• **WORK ITEM**: Please output the section of the listing below that opens with the line containing "[00:00:03.46]" and closes with the line containing "[00:00:04.71]", exactly and with nothing else.

*** EXTRACTED MATERIAL Section Begins ***

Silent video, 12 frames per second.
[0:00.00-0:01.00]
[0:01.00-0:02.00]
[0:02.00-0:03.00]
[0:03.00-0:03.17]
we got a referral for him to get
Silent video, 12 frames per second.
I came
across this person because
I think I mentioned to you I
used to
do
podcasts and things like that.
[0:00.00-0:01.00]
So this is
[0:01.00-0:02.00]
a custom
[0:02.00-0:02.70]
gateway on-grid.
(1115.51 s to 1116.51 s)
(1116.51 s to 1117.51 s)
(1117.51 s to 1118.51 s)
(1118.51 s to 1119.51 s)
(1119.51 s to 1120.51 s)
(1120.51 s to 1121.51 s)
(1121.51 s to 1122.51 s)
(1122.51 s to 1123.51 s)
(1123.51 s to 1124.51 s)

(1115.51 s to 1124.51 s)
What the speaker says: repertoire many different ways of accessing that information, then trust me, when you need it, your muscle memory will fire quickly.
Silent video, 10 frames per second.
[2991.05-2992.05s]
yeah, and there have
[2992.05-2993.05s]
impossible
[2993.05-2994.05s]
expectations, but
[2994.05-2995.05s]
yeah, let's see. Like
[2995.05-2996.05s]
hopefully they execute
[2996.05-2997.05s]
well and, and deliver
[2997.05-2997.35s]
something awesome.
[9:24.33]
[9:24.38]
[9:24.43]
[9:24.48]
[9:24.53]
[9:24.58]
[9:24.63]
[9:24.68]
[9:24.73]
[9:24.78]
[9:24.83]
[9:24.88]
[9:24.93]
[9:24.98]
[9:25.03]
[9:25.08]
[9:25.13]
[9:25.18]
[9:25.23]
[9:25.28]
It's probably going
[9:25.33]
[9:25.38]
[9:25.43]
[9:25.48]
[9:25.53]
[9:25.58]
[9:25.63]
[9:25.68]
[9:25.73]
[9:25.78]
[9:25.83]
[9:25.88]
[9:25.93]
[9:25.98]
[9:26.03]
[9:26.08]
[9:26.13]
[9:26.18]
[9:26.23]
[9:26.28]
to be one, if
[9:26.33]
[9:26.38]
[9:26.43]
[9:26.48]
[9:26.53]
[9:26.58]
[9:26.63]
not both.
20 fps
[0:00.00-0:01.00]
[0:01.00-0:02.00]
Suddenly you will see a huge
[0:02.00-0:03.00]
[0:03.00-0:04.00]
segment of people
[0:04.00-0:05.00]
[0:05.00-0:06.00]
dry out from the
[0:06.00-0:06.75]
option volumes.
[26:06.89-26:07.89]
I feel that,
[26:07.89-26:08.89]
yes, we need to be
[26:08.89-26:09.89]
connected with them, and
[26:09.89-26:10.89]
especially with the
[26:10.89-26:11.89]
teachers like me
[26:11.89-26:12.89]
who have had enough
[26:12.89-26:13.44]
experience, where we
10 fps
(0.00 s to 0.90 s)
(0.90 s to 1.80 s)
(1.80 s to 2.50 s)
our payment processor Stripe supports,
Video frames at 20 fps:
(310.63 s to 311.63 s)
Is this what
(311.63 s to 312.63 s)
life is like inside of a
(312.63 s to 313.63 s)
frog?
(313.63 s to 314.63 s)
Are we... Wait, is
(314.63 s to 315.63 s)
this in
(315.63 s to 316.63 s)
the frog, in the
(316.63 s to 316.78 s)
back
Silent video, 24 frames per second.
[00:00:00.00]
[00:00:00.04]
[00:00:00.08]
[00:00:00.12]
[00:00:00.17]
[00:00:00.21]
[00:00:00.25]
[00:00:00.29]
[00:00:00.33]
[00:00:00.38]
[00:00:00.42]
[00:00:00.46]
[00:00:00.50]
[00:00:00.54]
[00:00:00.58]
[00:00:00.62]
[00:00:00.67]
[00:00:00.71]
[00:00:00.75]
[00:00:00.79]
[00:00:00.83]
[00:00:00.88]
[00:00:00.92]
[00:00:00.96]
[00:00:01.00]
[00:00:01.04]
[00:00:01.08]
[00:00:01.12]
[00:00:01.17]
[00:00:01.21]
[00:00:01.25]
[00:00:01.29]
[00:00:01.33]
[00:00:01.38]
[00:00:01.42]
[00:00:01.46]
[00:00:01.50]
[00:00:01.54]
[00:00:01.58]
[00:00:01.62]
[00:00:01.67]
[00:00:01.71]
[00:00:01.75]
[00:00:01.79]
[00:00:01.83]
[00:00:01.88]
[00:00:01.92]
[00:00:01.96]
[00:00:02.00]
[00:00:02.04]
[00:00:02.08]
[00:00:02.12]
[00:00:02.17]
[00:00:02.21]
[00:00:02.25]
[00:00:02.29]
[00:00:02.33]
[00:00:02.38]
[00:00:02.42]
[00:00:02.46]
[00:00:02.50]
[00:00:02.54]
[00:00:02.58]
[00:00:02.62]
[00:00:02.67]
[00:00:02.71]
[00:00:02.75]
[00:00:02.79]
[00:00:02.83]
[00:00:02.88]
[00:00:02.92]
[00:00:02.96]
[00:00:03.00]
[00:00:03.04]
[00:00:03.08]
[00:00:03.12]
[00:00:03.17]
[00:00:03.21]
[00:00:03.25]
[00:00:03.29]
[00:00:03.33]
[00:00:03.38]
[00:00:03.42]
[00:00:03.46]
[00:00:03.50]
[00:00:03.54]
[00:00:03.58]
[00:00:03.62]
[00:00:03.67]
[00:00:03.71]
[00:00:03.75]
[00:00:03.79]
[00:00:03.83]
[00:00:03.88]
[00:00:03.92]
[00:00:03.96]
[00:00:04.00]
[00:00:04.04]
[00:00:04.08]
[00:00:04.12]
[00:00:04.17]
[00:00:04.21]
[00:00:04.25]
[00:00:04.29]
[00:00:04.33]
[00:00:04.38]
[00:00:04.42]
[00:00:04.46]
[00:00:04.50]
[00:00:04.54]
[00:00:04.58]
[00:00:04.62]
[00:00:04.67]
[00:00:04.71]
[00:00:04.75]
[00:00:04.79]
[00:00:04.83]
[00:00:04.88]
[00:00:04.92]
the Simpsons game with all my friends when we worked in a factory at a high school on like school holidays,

*** EXTRACTED MATERIAL Section Ends ***

• **SOLUTION FOR THIS PROBLEM**:
[00:00:03.46]
[00:00:03.50]
[00:00:03.54]
[00:00:03.58]
[00:00:03.62]
[00:00:03.67]
[00:00:03.71]
[00:00:03.75]
[00:00:03.79]
[00:00:03.83]
[00:00:03.88]
[00:00:03.92]
[00:00:03.96]
[00:00:04.00]
[00:00:04.04]
[00:00:04.08]
[00:00:04.12]
[00:00:04.17]
[00:00:04.21]
[00:00:04.25]
[00:00:04.29]
[00:00:04.33]
[00:00:04.38]
[00:00:04.42]
[00:00:04.46]
[00:00:04.50]
[00:00:04.54]
[00:00:04.58]
[00:00:04.62]
[00:00:04.67]
[00:00:04.71]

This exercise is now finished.